Özel Bölüm

1.8K 206 411
                                    

Aslında bu yoktu, öyle bir içimden geldi(yazmam icin kafama silah dayadilar)

İyi okumalar diliyorum 💜

Oy ve yorum yapmayı unutmayın lütfen :3




" ......2020 yılının unutulmayacak olaylarından biri de şüphesiz Lee Leura davasıydı. Kardeşinin eşine olan takıntısı yüzünden birçok insanı öldürmeyi göze almış olan Lee Leura'yı, o zamandan bu yana gittikçe efsaneleşen Han Jisung ve Lee Minho ikilisi yakalamıştı. Peki adlarını sık sık duyduğumuz Han Jisung ve Lee Minho tam olarak kim?....."

Bulunduğu kafenin minik televizyonundan duyduğu isimlerle gülümsedi Jisung.

Şu son bir yılda Minho ile adını gazetelerde, haberlerde çok sık görür olmuştu. Normal bir seviyede değildi üstelik. Tv programlarında ikilinin çözdükleri davaların ne kadar akılalmaz ve zor olduğunu, bunları çözmek için uyguladıkları adımları tartışıyorlardı.

Fazla başarı beraberinde ün de getirmişti onlara. Hem garip hem etkileyici bir histi. Şu an oturduğu kafede bere ve maskeyle oturmasına sebep oluyordu fakat insanlar onu tanıdığında yaşadığı his bambaşkaydı. Gözlerine mutlulukla ve hayranlıkla bakıyorlardı.

Cebinde titreyen telefonuna baktı, Minho onu arıyordu.

" Alo? "

" Güneşim? "

Her defasında kıkırdıyordu iltifatları yüzünden.

" Efendim sevgilim? "

" Neredesin bakalım? "

" Kafede oturuyorum, kahvemi içiyorum, sen? "

" Kaç oldu, kahve? "

" İki.." dedi sonlara doğru kısılan sesi ile.

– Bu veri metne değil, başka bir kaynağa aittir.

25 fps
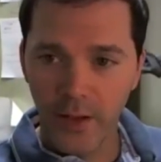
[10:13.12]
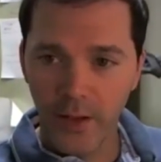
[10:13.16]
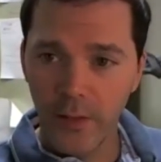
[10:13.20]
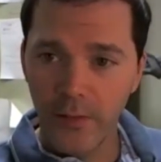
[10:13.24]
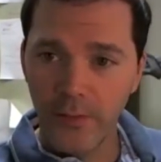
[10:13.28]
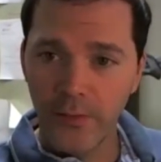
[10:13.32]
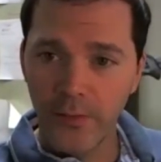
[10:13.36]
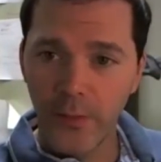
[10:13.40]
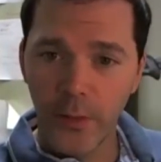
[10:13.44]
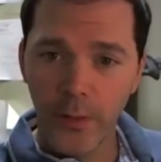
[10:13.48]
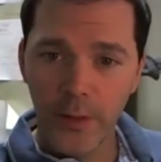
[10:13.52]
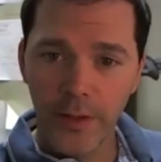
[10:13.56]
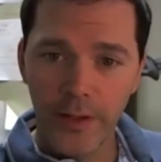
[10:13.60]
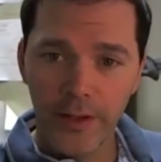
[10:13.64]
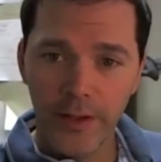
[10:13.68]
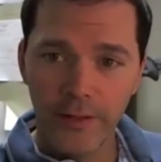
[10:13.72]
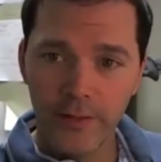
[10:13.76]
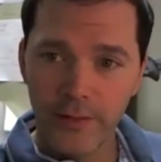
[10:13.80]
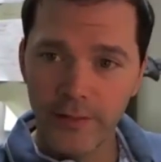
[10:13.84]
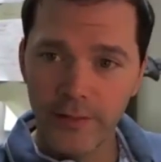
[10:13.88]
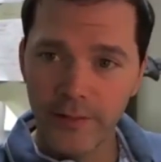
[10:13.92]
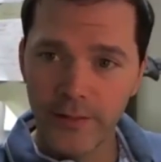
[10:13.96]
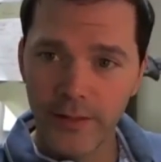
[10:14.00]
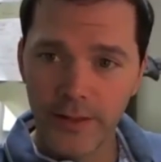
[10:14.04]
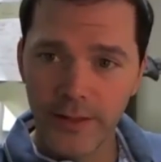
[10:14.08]
I'd say
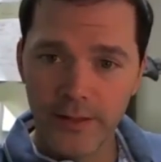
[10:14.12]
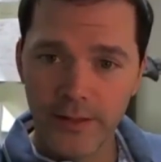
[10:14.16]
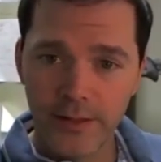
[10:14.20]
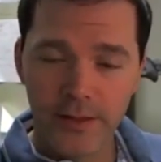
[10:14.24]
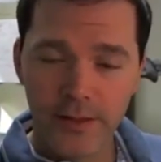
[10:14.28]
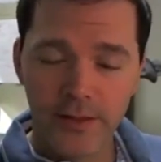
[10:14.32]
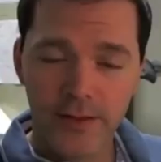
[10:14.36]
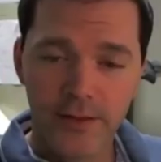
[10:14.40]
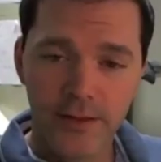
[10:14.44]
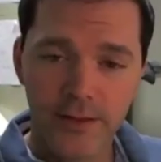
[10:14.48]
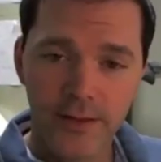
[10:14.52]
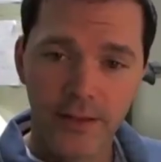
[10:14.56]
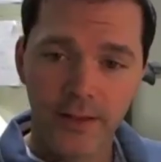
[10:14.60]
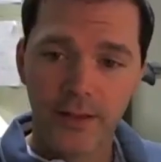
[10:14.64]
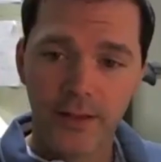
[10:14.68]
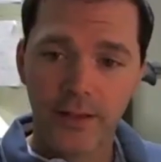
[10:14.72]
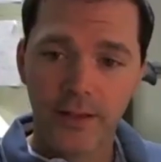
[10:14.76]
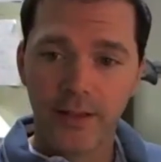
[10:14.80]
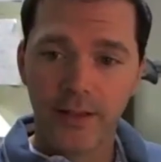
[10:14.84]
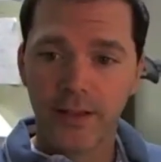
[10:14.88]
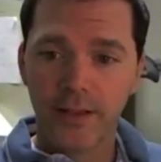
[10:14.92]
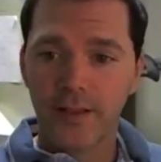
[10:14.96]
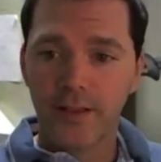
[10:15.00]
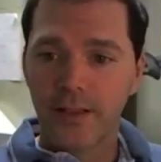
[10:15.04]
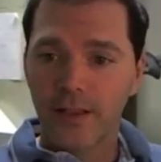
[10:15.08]
go for it. It's
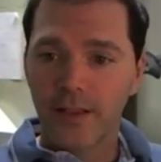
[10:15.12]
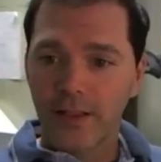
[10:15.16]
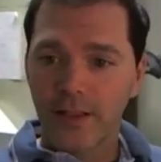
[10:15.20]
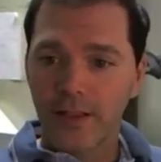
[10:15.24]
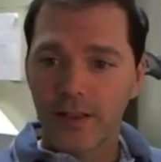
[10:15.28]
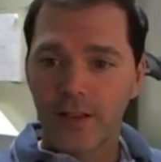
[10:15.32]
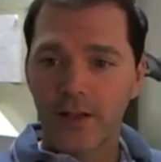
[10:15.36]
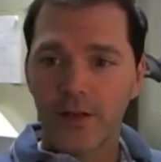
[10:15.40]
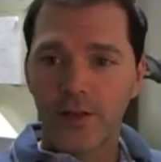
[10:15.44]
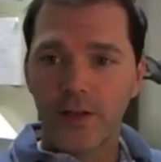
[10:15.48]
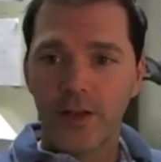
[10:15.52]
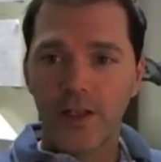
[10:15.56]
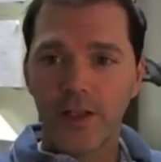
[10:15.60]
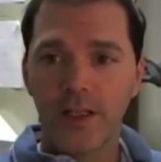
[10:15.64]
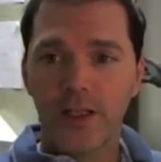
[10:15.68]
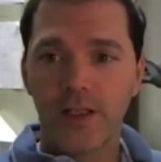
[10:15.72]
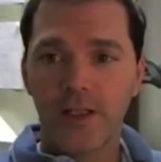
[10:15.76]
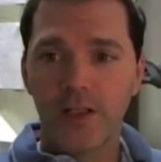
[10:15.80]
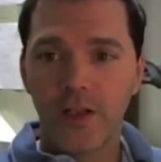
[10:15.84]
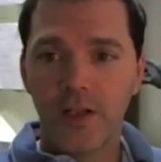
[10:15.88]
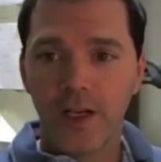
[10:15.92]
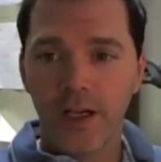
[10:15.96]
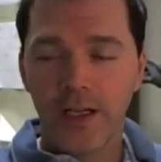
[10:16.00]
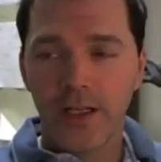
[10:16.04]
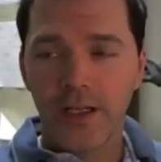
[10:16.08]

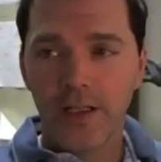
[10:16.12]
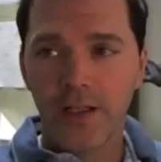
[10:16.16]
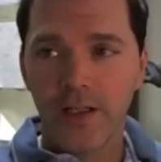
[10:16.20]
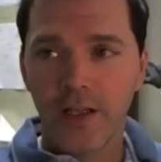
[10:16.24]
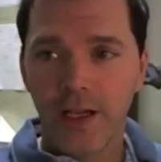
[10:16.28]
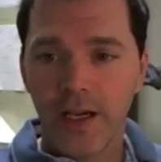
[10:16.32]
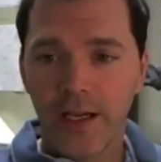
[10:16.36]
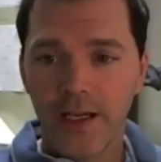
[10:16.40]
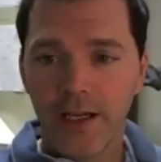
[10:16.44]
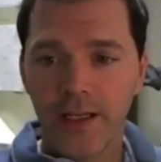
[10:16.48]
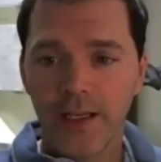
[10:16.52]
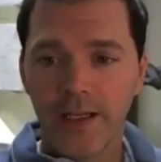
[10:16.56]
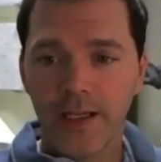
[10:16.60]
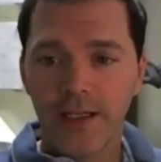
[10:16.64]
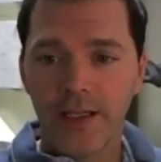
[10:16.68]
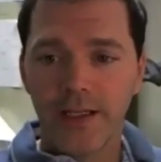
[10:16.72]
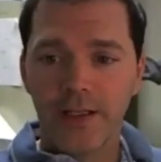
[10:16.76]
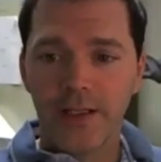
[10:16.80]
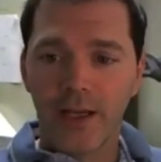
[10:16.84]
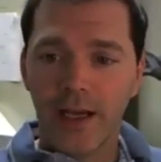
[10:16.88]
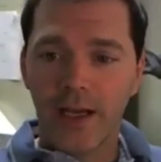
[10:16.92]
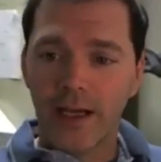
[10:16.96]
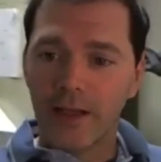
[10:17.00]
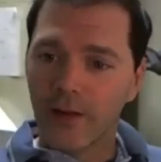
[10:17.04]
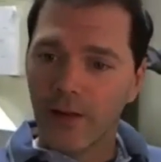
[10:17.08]
you know you, you got you
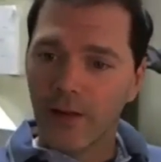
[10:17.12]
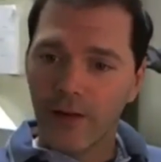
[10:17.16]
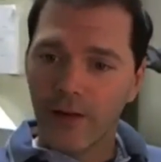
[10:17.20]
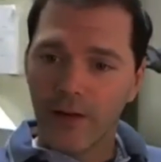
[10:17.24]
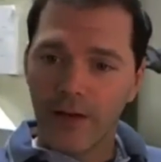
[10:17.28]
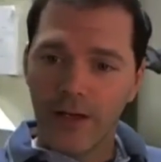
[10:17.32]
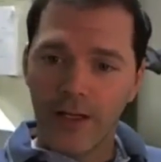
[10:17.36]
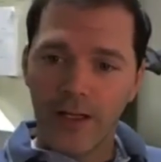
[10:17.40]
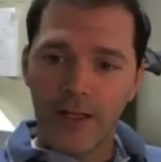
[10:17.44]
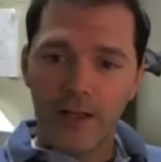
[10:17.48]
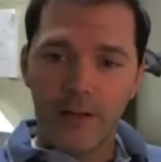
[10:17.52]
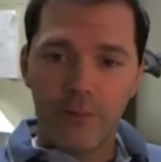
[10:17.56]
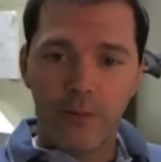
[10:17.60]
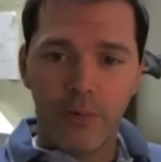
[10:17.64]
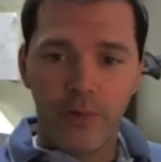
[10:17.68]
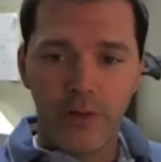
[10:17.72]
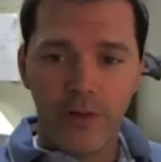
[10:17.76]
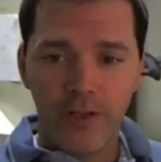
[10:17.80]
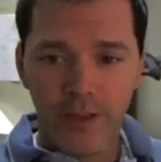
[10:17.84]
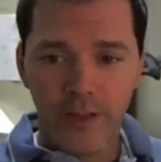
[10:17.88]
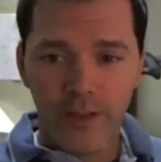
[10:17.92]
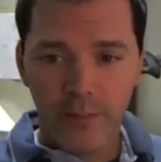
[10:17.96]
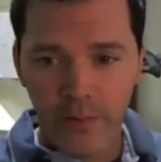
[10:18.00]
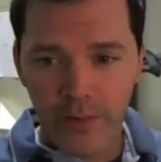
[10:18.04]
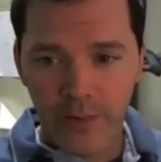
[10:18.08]
gotta you gotta
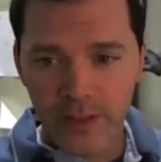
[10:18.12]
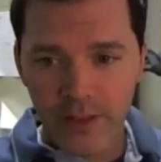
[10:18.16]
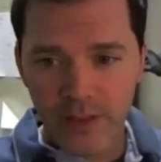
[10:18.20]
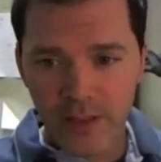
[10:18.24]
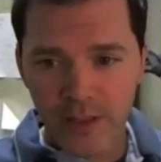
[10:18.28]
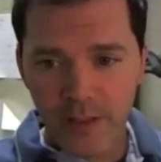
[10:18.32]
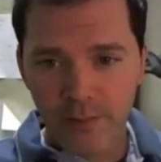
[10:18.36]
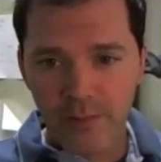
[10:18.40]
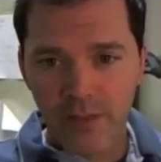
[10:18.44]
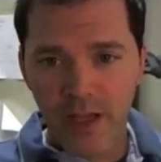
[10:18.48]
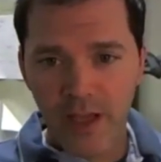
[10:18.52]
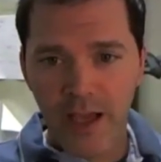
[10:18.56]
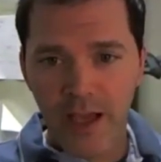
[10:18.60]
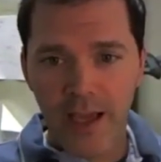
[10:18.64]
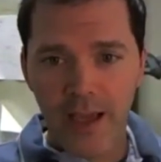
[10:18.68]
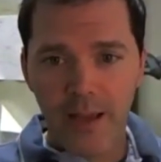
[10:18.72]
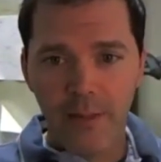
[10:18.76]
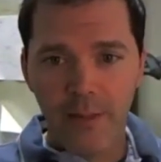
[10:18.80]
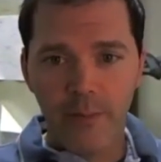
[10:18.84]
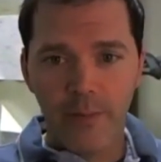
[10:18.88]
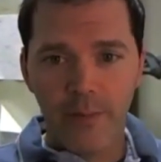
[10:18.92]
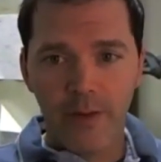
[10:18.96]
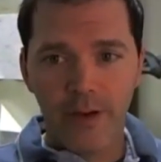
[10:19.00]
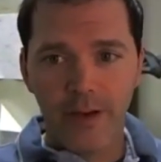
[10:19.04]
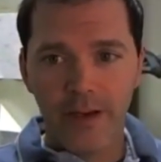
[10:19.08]
learn it put put in
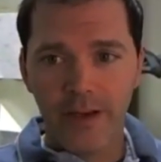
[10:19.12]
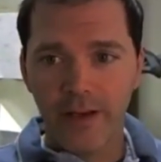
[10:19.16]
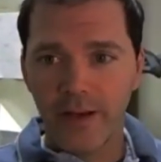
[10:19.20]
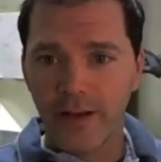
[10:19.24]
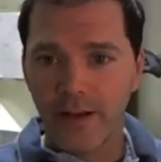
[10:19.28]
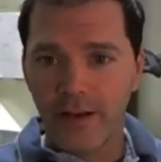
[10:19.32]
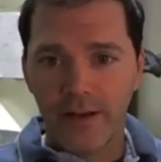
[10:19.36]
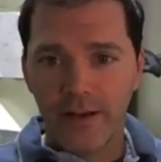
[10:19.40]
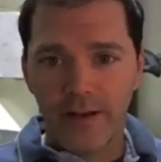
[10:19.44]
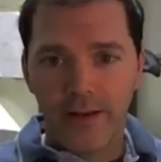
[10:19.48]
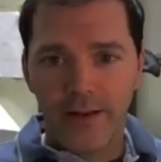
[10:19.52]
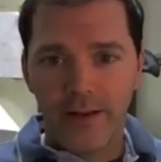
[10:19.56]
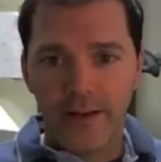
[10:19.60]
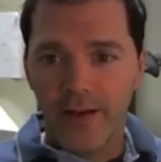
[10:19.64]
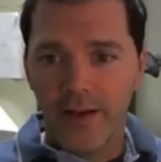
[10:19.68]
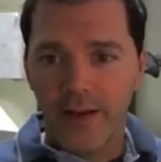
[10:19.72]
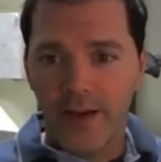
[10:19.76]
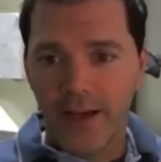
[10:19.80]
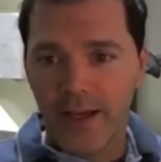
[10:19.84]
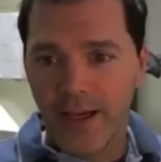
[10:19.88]
some time, but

" Emin miyiz iki olduğuna? "

" Belki üç de olmuş olabilir. "

" Çok yaramazlaşıyorsun bazen, ne zamandan beri yalan konuşuyoruz? "

Jisung sanki karşısındaymış gibi elini salladı hızlıca.

" Hayır, hayır! Emin olamadım sadece. "

" Her neyse, sınırı aşmadığın sürece sorun yok....Ben de valizimi hazırladım evden çıkmak üzereydim. "

" Oley! " dedi küçük bir çocuk edasıyla Jisung. " İznimizi beraber bir tatille taçlandırmak güzel olacak. "

" Kesinlikle, buna ihtiyacımız var. " güldü kendi kendine Minho. " Sen, deniz, sen kum ve hafif serinletici bir rüzgar, yine sen, en çok da sen...Nasıl da iyileştirirsin ama beni.."

" Minho ya! " incecik çıkmıştı sesi.

" Nasıl da hoşuna gidiyor da utanıyorsun..tamam tamam kapıyorum şimdi yanına geleceğim. "

" Çabuk gel. "

" Ne kadar özledin beni ona göre hızımı ayarlayacağım. "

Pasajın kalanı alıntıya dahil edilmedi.